§ EXERCISE REQUIREMENTS: All of the entries, apart from their pictures, are to be copied verbatim.
------------------------------------------------------------
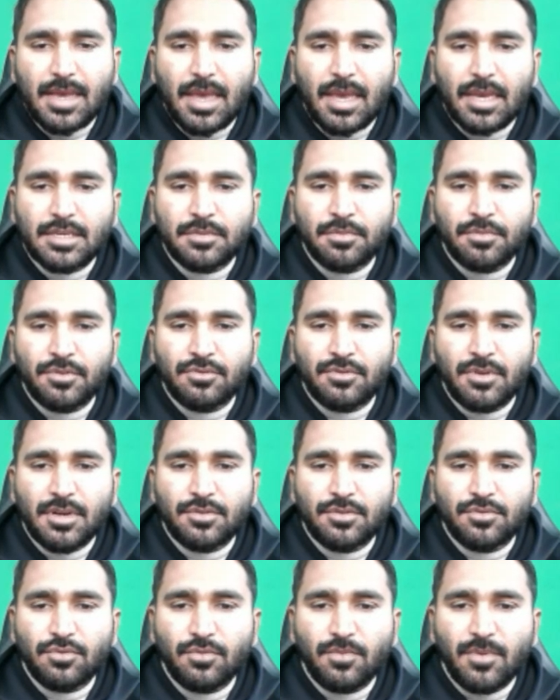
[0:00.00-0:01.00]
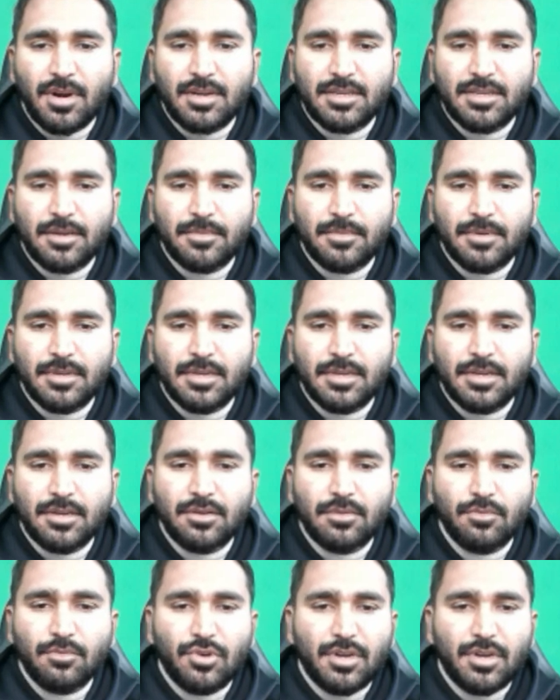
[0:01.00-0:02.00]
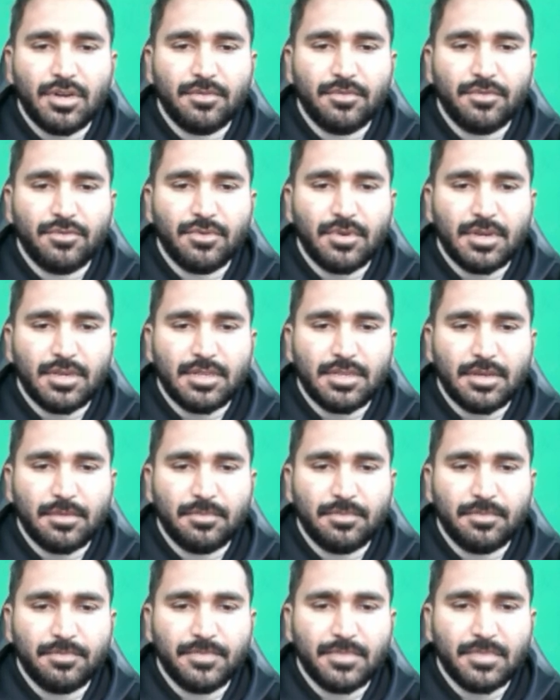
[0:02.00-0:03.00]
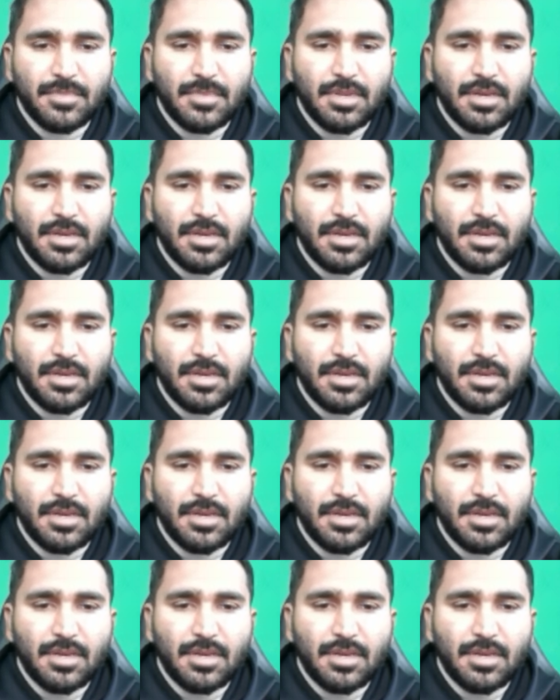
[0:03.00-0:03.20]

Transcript: Exp22 what chapter 3 cumulative tourism.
------------------------------------------------------------
§ ANSWER SPACE:
[0:00.00-0:01.00]
[0:01.00-0:02.00]
[0:02.00-0:03.00]
[0:03.00-0:03.20]

Transcript: Exp22 what chapter 3 cumulative tourism.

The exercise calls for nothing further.